▶ TRY IT: Each record, word for word and stripped of pictures, is what the answer should contain.
────────────────────
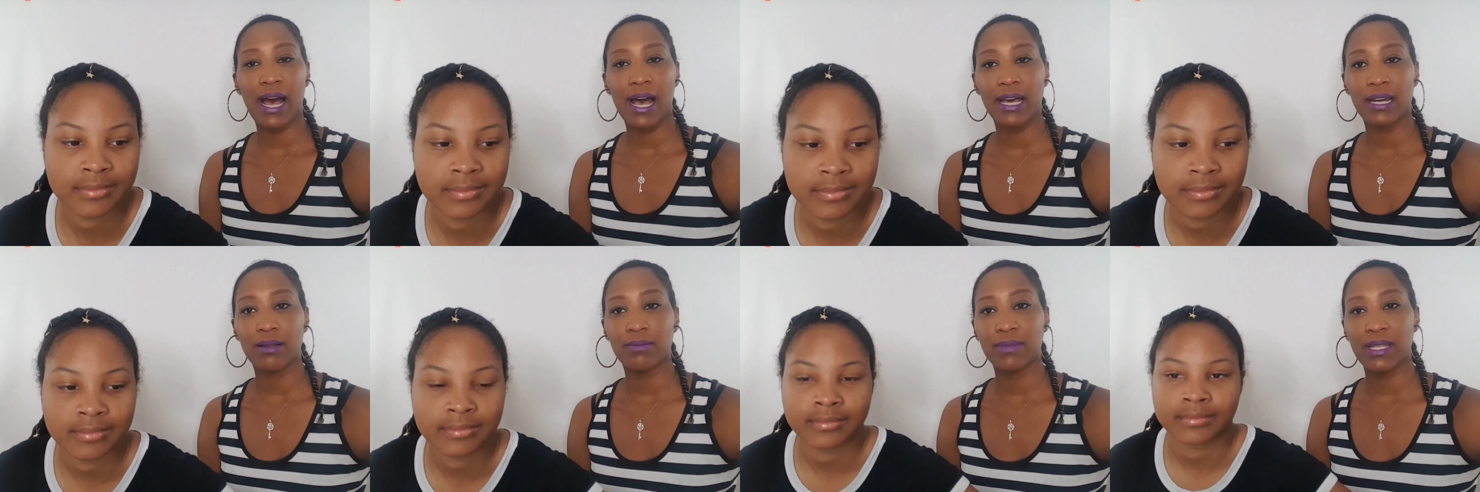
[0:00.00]

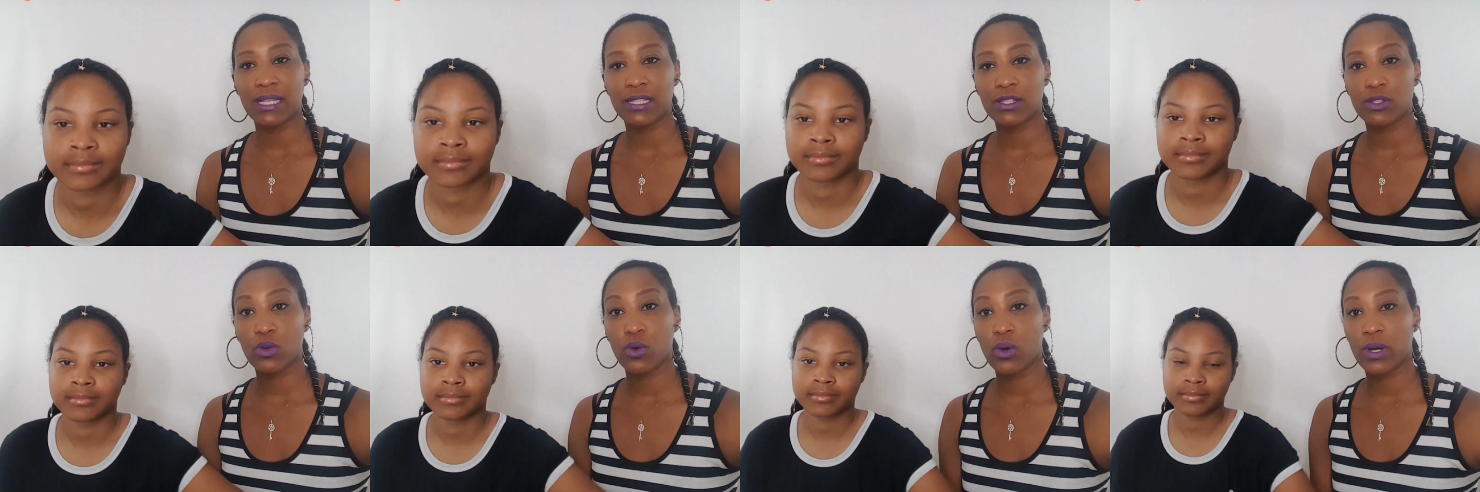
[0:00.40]
Speaker 1: item
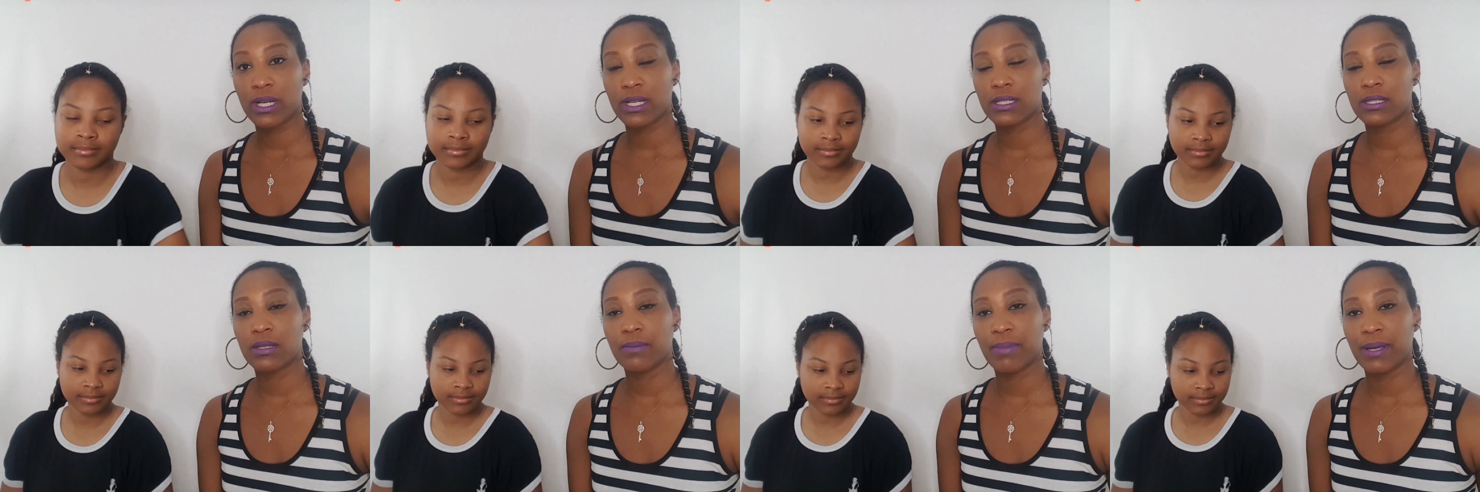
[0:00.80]
that's
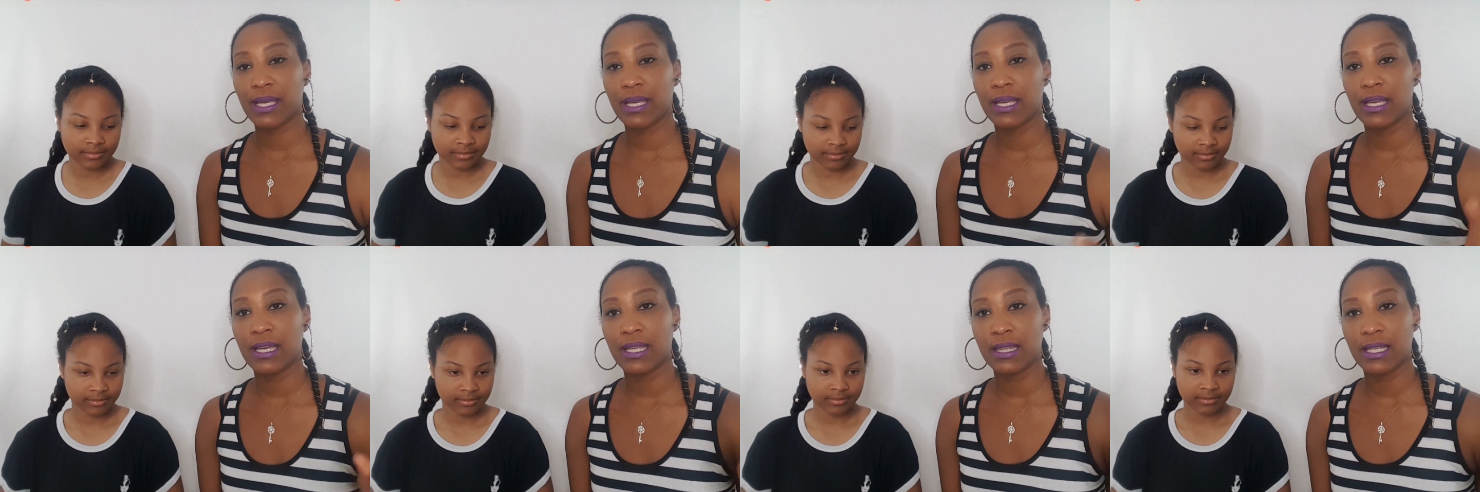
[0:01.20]
going to
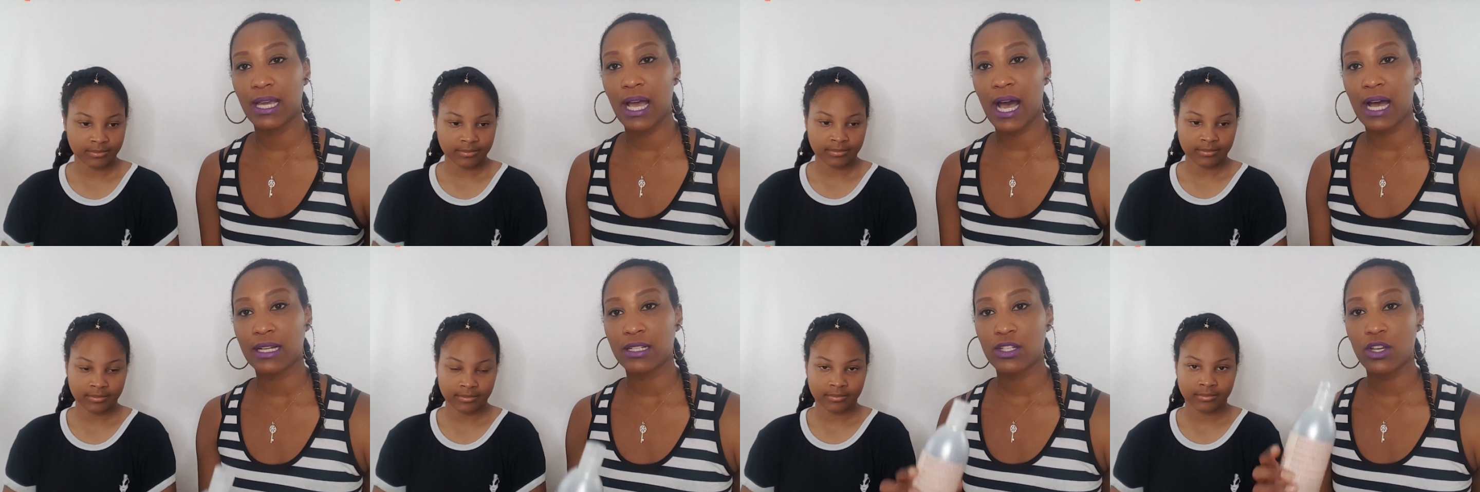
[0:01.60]
be in
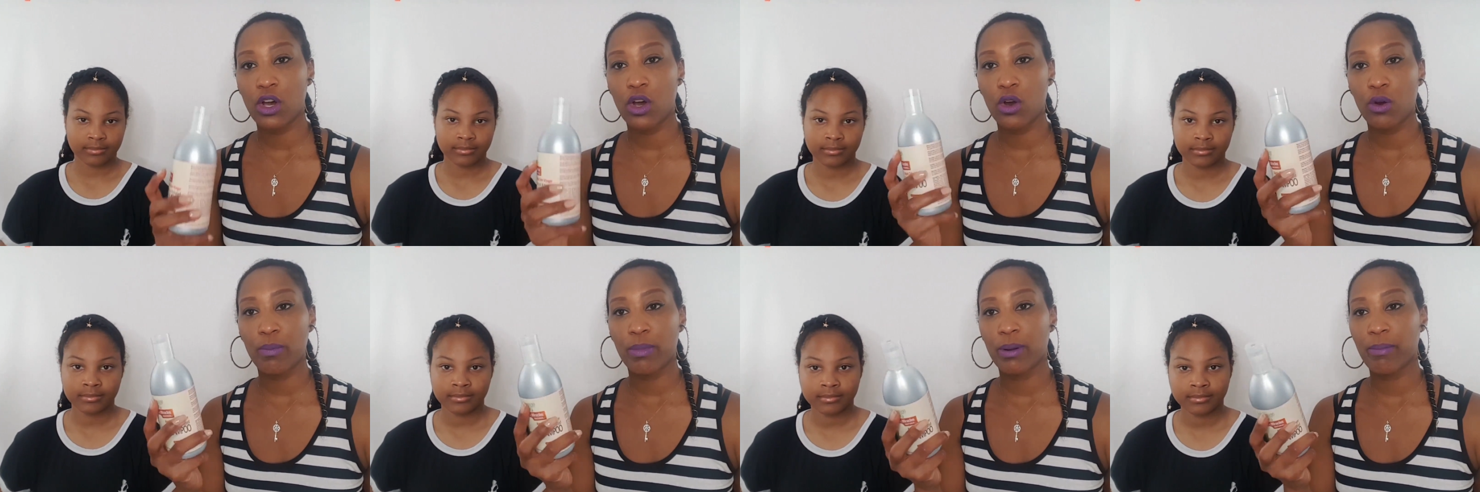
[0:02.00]
the
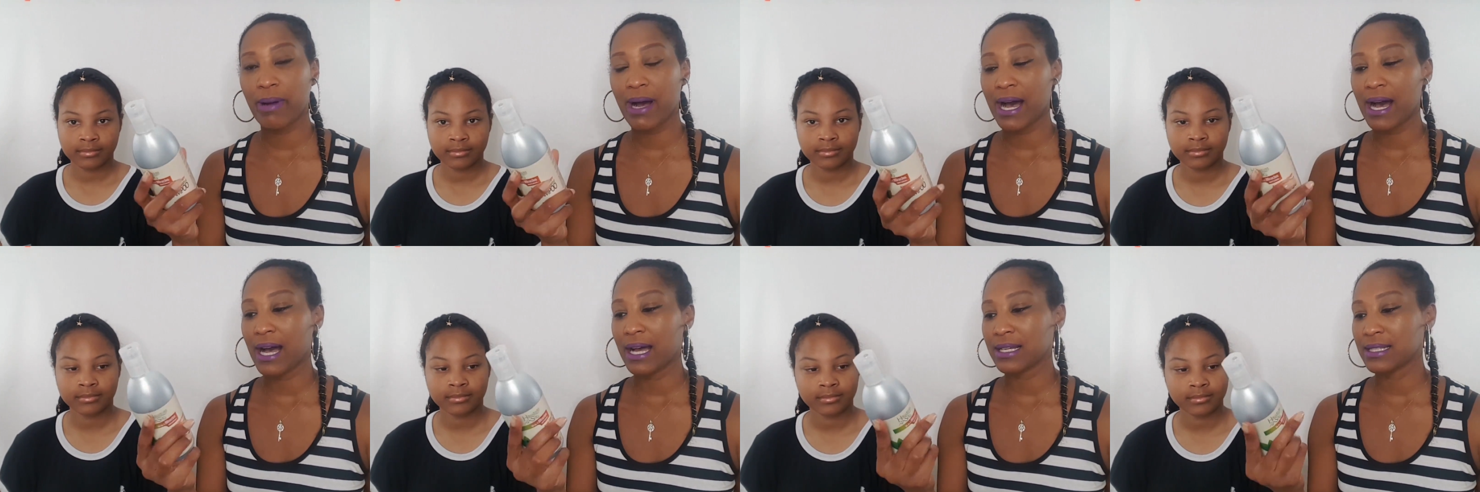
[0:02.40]
October
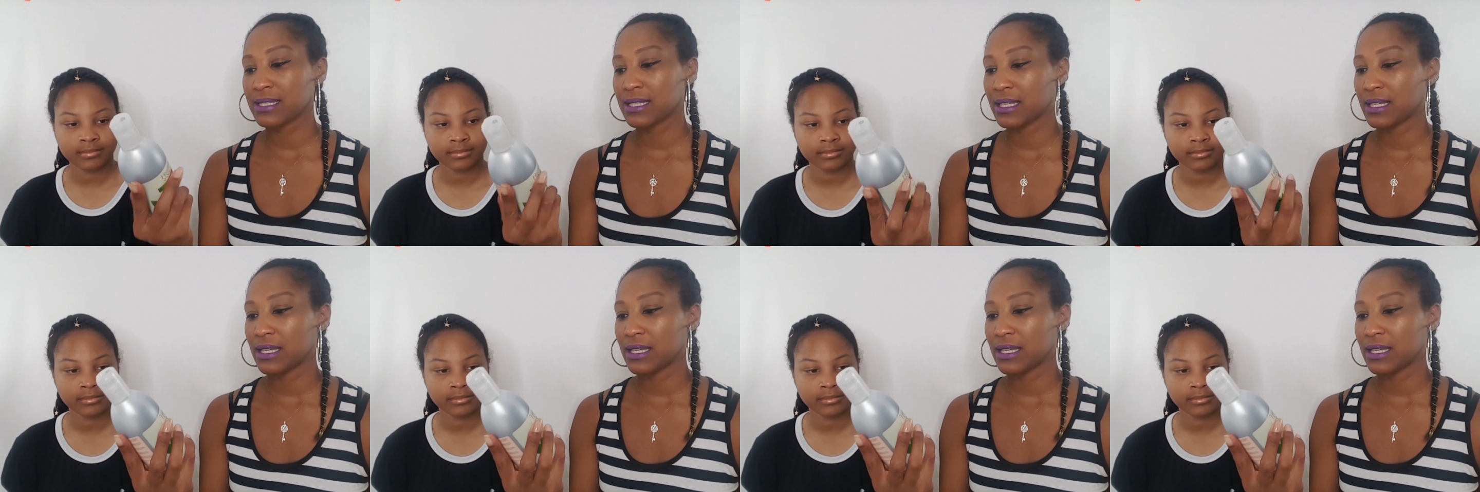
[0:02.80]
box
────────────────────
▶ ANSWER SPACE:
[0:00.00]

[0:00.40]
Speaker 1: item
[0:00.80]
that's
[0:01.20]
going to
[0:01.60]
be in
[0:02.00]
the
[0:02.40]
October
[0:02.80]
box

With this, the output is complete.